Die norddeutsche Stadt Hildesheim erlebte gegen Ende des 16. Jahrhunderts eine Phase wirtschaftlicher Blüte, zugleich aber auch heftiger Glaubens - und Bürgerkonflikte, wie sie in Zeiten von Reformation und Gegenreformation europaweit ausgetragen wurden.
In diesen wirtschaftlich erfolgreichen, aber politisch instabilen Jahren entstanden in der Stadt zahlreiche Renaissance-Häuser, deren Fassaden mit kostspieligen farbigen Holzschnitzereien verkleidet waren - so auch die Häuser des protestantischen Ratsherrn und Kaufmanns Hans Storre und des bischöflichen Diplomaten Philip Werner. Die Bauherren waren scharfe politische Kontrahenten und nutzten die Fassaden zur Darstellung ihrer je eigenen Positionen. In den annähernd achtzig Allegorien der beiden Häuser spiegeln sich die unterschiedlichen weltanschaulichen, religiösen und politischen Anschauungen, die Ängste, Abneigungen und Vorlieben der damaligen Zeit.
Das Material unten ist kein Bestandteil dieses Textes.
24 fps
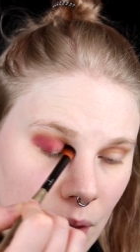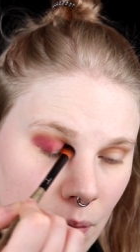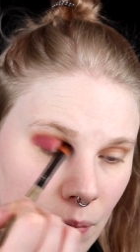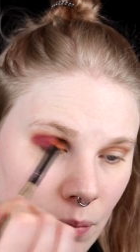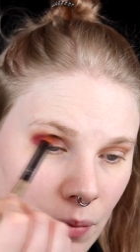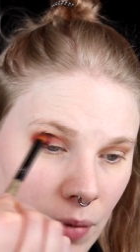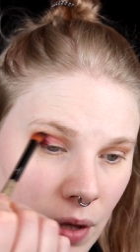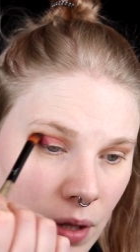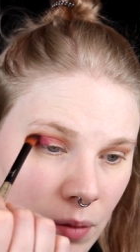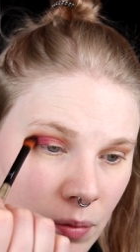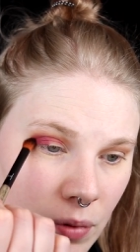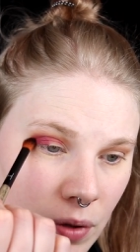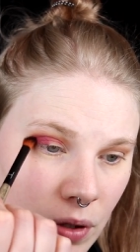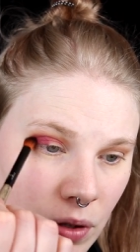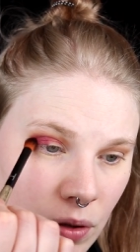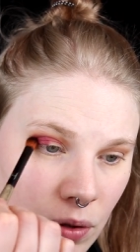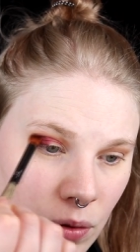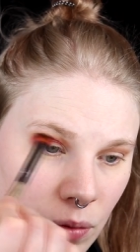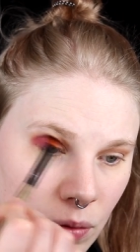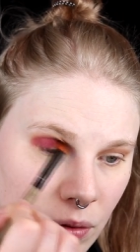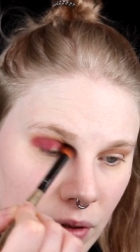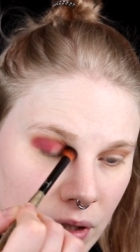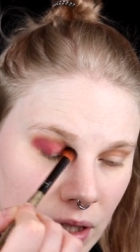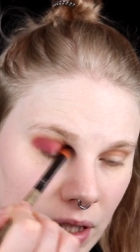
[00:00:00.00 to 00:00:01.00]
maybe
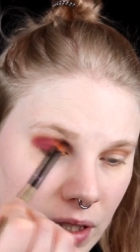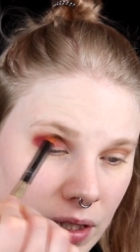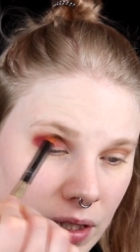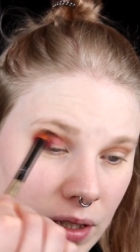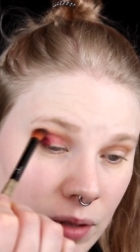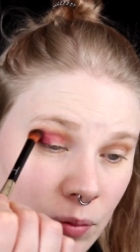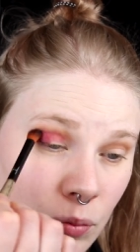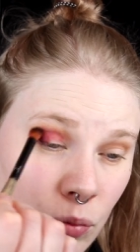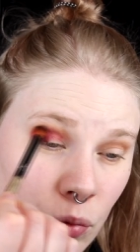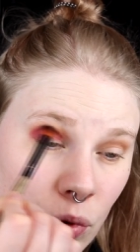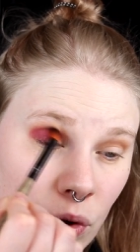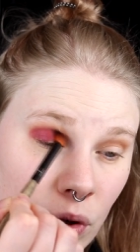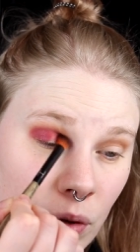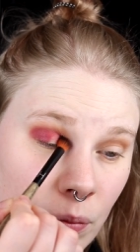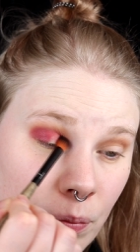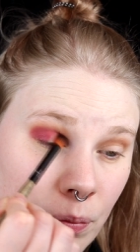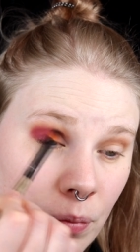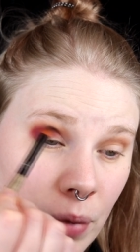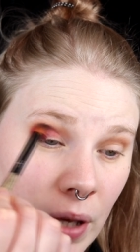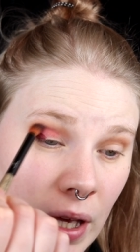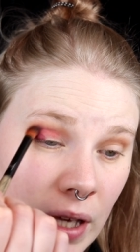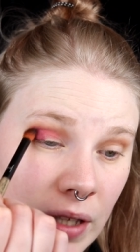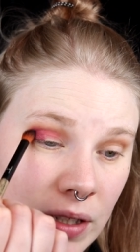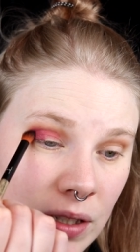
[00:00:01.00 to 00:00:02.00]
use like a more
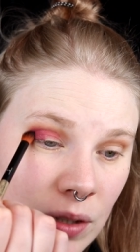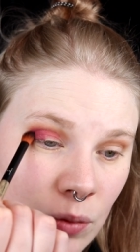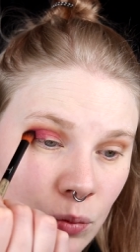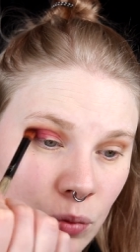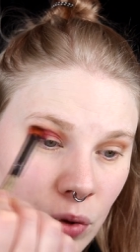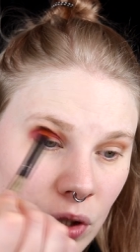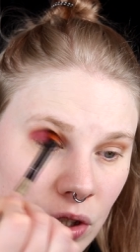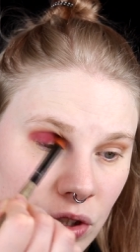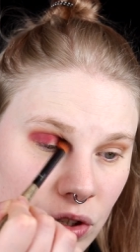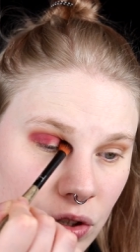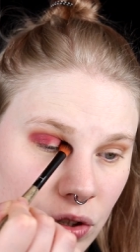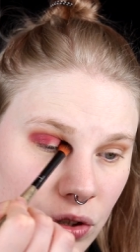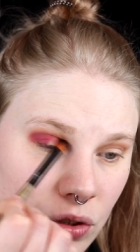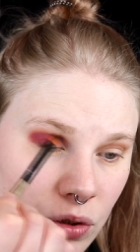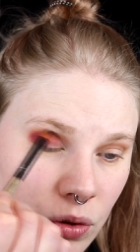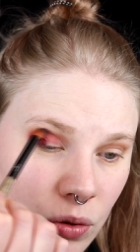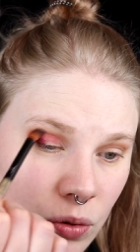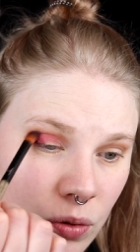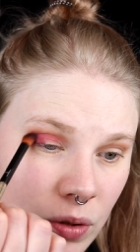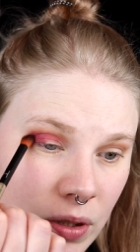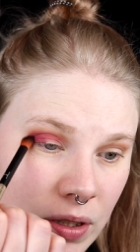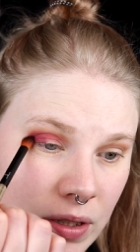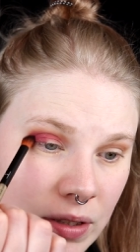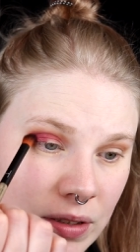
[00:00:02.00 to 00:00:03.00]
packing brush to
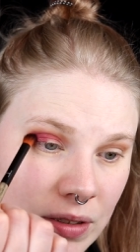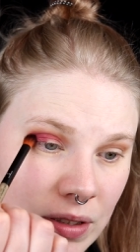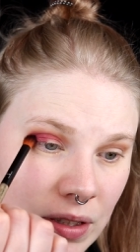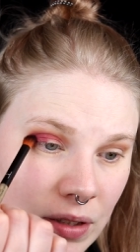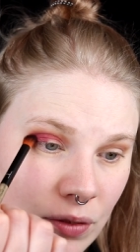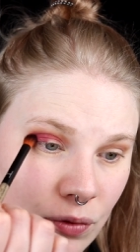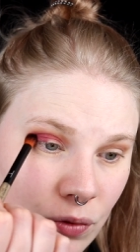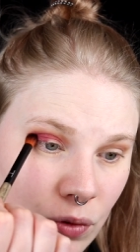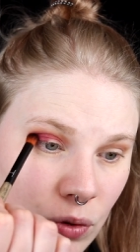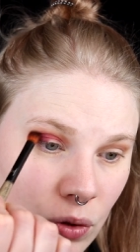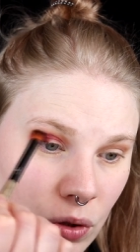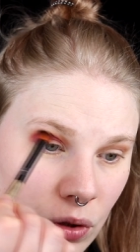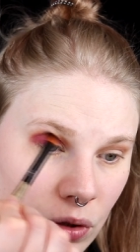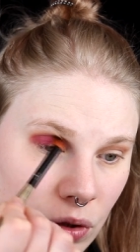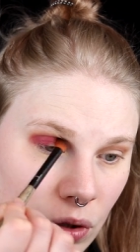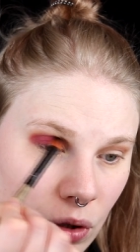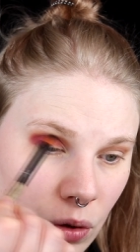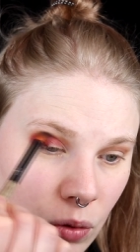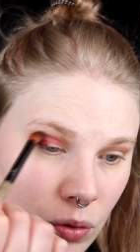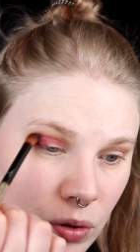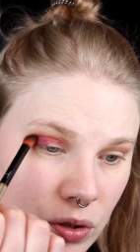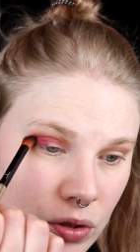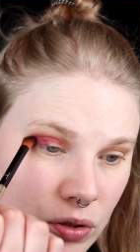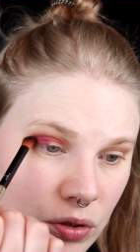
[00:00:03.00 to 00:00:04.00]
do this if you're
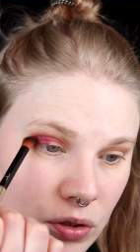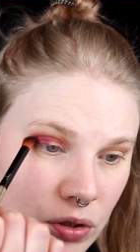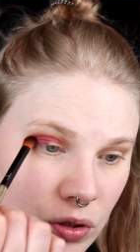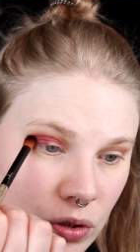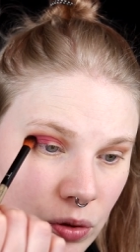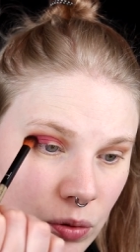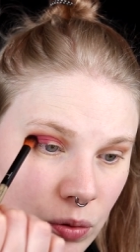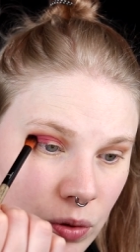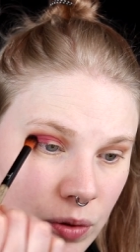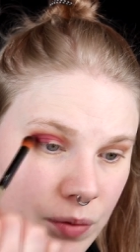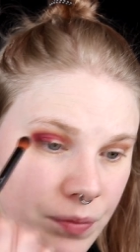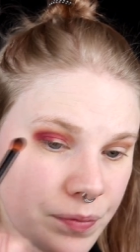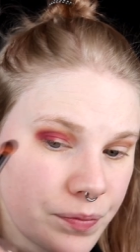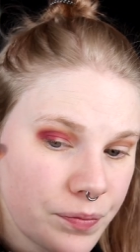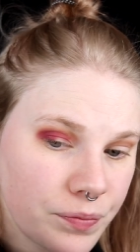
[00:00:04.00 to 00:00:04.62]
going to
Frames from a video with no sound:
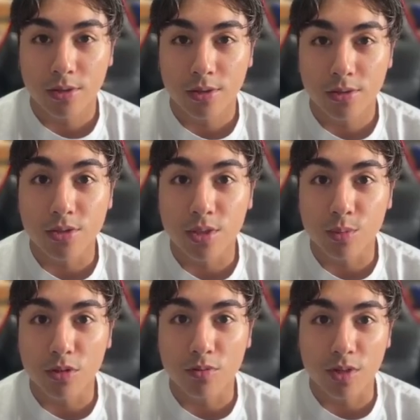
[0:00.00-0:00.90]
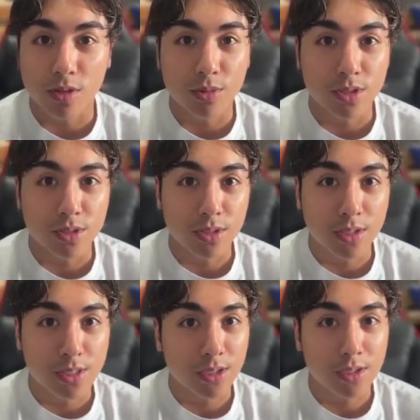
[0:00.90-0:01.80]
using both for your business
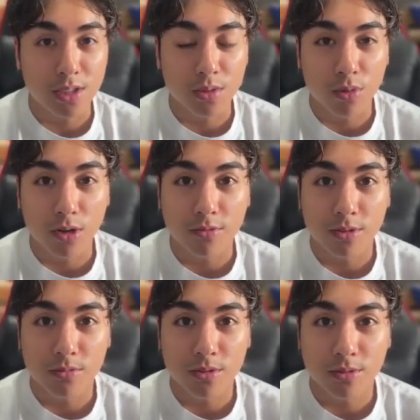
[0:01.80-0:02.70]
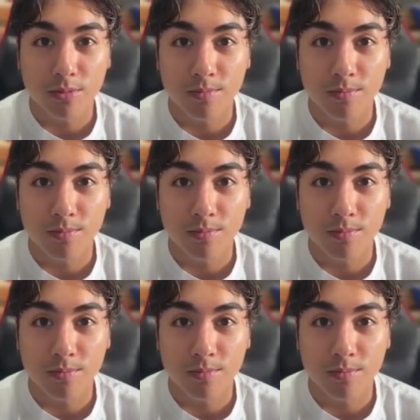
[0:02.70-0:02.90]
as long as it's profitable.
Vor diesem Hintergrund interpretiert das Heft die Bilderprogramme und Einzelbilder der Häuser und setzt sie in Beziehung zu den zeitgenössischen Konfliktlinien und Positionen.
Über die ikonologische Betrachtung hinaus erinnert das Heft daran, dass das Wernersche Haus als letztes jener berühmten Bilder-Fachwerkhäuser aus der goldenen Epoche im Original erhalten ist, die der Stadt gegen Ende des 19. Jahrhunderts das Prädikat "Nürnberg des Nordens" einbrachten. Die fast einmalige Hildesheimer Tradition der bebilderten Renaissancefassaden ging in den Bombenhageln des Zweiten Weltkrieges unwiderruflich unter. Von daher ist das Wernersche Haus ein unbestrittenes kunst- und bauhistorisches Dokument von Rang. Und zugleich ist es in seinem stummen Streitgespräch mit dem wieder aufgebauten Storreschen Haus ein bedeutendes Zeugnis politischer Bildersprache und politischen Denkens jener Zeit.
Insgesamt 120 Abbildungen, davon 98 farbig.